→ YOUR TASK: Transcribe the entries below without changing a word, and omit every picture.

[[ PROVIDED MATERIAL, beginning ]]

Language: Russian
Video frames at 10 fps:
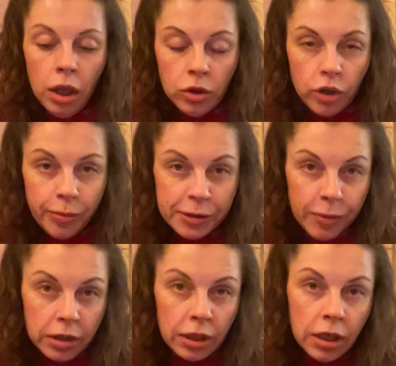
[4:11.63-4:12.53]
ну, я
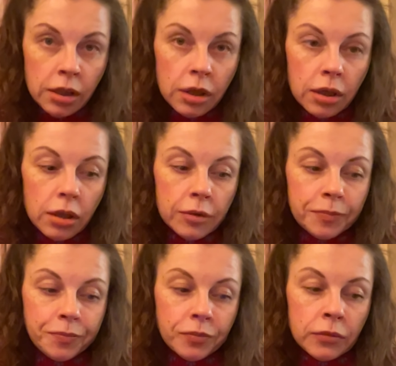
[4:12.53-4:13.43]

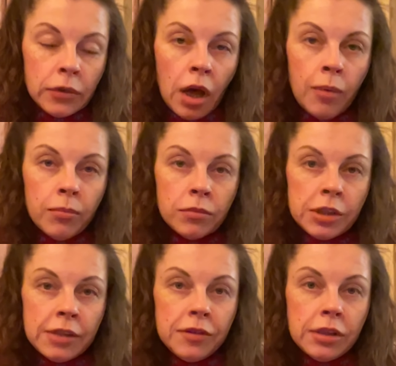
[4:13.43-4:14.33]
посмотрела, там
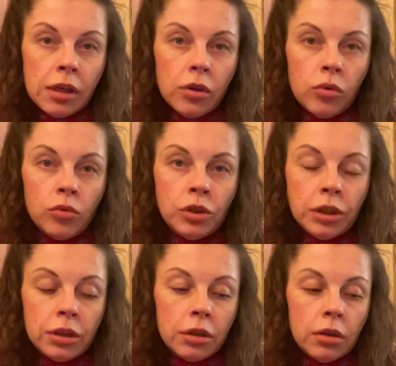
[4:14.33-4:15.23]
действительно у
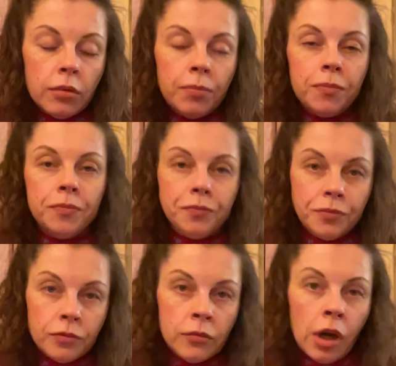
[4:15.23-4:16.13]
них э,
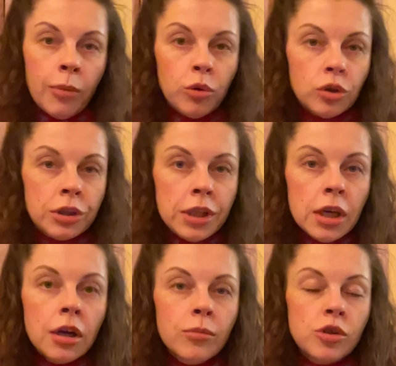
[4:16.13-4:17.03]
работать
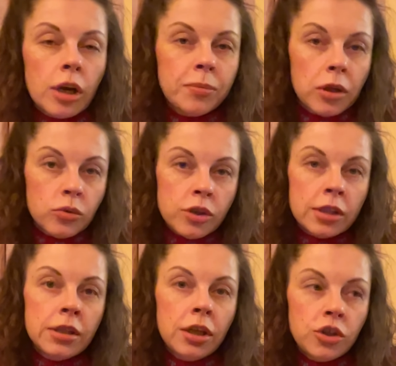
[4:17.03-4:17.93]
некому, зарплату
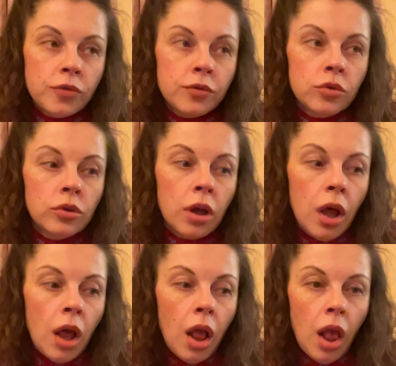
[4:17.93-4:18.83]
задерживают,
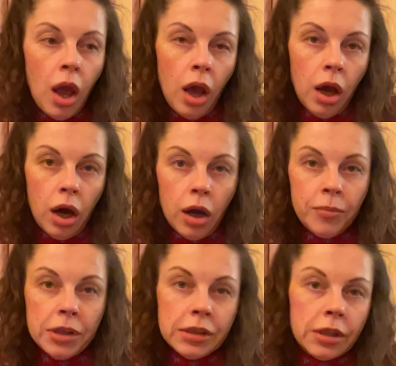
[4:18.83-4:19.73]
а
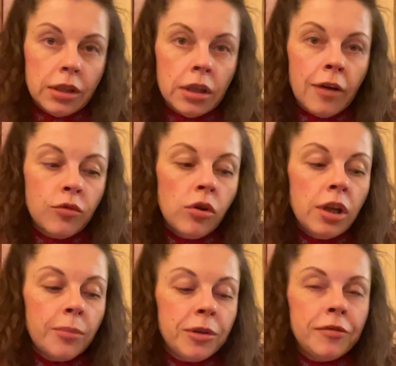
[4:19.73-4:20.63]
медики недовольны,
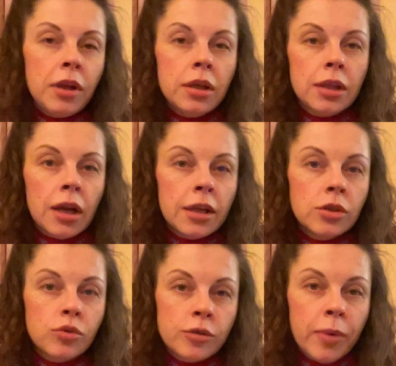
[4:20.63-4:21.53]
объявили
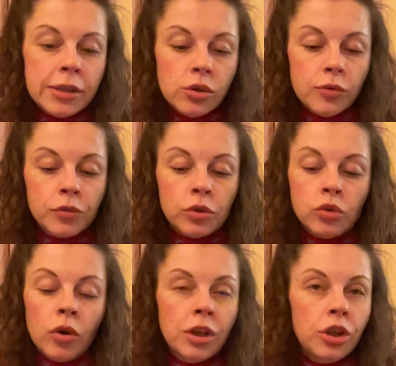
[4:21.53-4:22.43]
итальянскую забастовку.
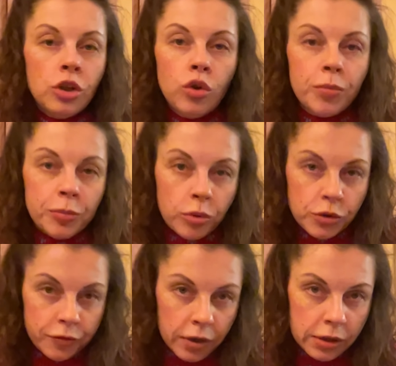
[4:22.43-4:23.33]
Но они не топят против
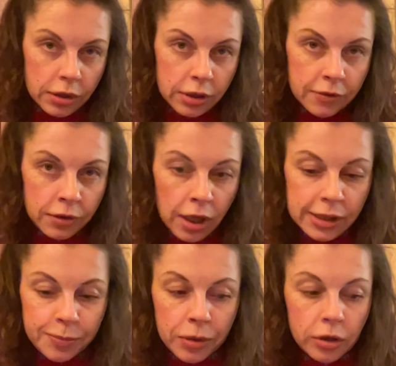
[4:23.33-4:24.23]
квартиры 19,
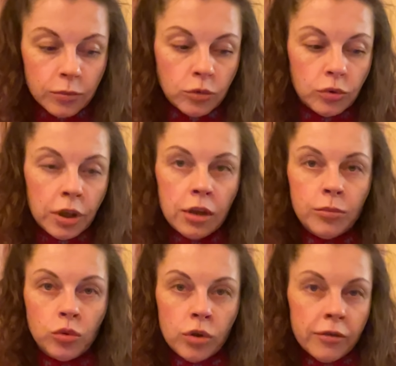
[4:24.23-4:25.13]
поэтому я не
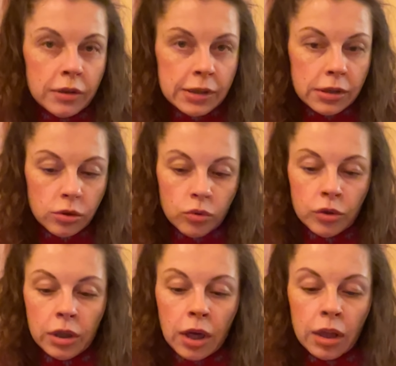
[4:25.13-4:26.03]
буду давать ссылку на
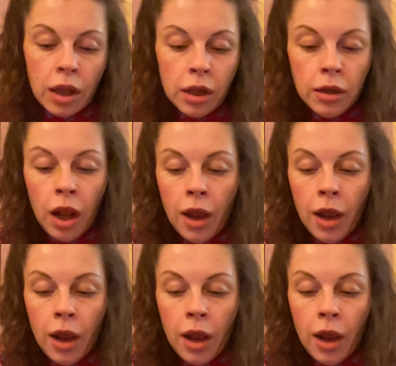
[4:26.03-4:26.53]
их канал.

[[ PROVIDED MATERIAL, end ]]

→ EXERCISE RESPONSE:
Language: Russian
Video frames at 10 fps:
[4:11.63-4:12.53]
ну, я
[4:12.53-4:13.43]

[4:13.43-4:14.33]
посмотрела, там
[4:14.33-4:15.23]
действительно у
[4:15.23-4:16.13]
них э,
[4:16.13-4:17.03]
работать
[4:17.03-4:17.93]
некому, зарплату
[4:17.93-4:18.83]
задерживают,
[4:18.83-4:19.73]
а
[4:19.73-4:20.63]
медики недовольны,
[4:20.63-4:21.53]
объявили
[4:21.53-4:22.43]
итальянскую забастовку.
[4:22.43-4:23.33]
Но они не топят против
[4:23.33-4:24.23]
квартиры 19,
[4:24.23-4:25.13]
поэтому я не
[4:25.13-4:26.03]
буду давать ссылку на
[4:26.03-4:26.53]
их канал.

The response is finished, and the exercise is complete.